(Collected data)

:::::

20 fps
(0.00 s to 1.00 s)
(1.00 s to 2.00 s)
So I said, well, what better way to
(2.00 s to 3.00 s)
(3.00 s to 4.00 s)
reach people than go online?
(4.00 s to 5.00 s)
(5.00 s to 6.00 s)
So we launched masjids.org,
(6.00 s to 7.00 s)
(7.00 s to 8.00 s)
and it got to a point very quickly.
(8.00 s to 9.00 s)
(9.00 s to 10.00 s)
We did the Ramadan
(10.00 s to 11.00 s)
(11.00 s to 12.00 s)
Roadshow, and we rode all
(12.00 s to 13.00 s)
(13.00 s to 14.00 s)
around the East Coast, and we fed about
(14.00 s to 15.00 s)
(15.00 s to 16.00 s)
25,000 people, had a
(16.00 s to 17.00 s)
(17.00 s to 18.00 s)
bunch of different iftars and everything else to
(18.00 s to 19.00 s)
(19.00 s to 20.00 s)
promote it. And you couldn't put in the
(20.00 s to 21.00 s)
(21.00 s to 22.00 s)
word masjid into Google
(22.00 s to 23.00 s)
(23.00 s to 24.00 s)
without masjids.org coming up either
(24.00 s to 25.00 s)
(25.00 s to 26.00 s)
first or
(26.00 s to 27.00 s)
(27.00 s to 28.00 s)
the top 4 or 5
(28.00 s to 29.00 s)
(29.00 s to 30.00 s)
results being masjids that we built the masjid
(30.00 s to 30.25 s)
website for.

:::::

## Problem description
Please reproduce exactly the lines from the first one of the records above through the line containing "(20.00 s to 21.00 s)", both included, and nothing else.

## Solution to this exercise
20 fps
(0.00 s to 1.00 s)
(1.00 s to 2.00 s)
So I said, well, what better way to
(2.00 s to 3.00 s)
(3.00 s to 4.00 s)
reach people than go online?
(4.00 s to 5.00 s)
(5.00 s to 6.00 s)
So we launched masjids.org,
(6.00 s to 7.00 s)
(7.00 s to 8.00 s)
and it got to a point very quickly.
(8.00 s to 9.00 s)
(9.00 s to 10.00 s)
We did the Ramadan
(10.00 s to 11.00 s)
(11.00 s to 12.00 s)
Roadshow, and we rode all
(12.00 s to 13.00 s)
(13.00 s to 14.00 s)
around the East Coast, and we fed about
(14.00 s to 15.00 s)
(15.00 s to 16.00 s)
25,000 people, had a
(16.00 s to 17.00 s)
(17.00 s to 18.00 s)
bunch of different iftars and everything else to
(18.00 s to 19.00 s)
(19.00 s to 20.00 s)
promote it. And you couldn't put in the
(20.00 s to 21.00 s)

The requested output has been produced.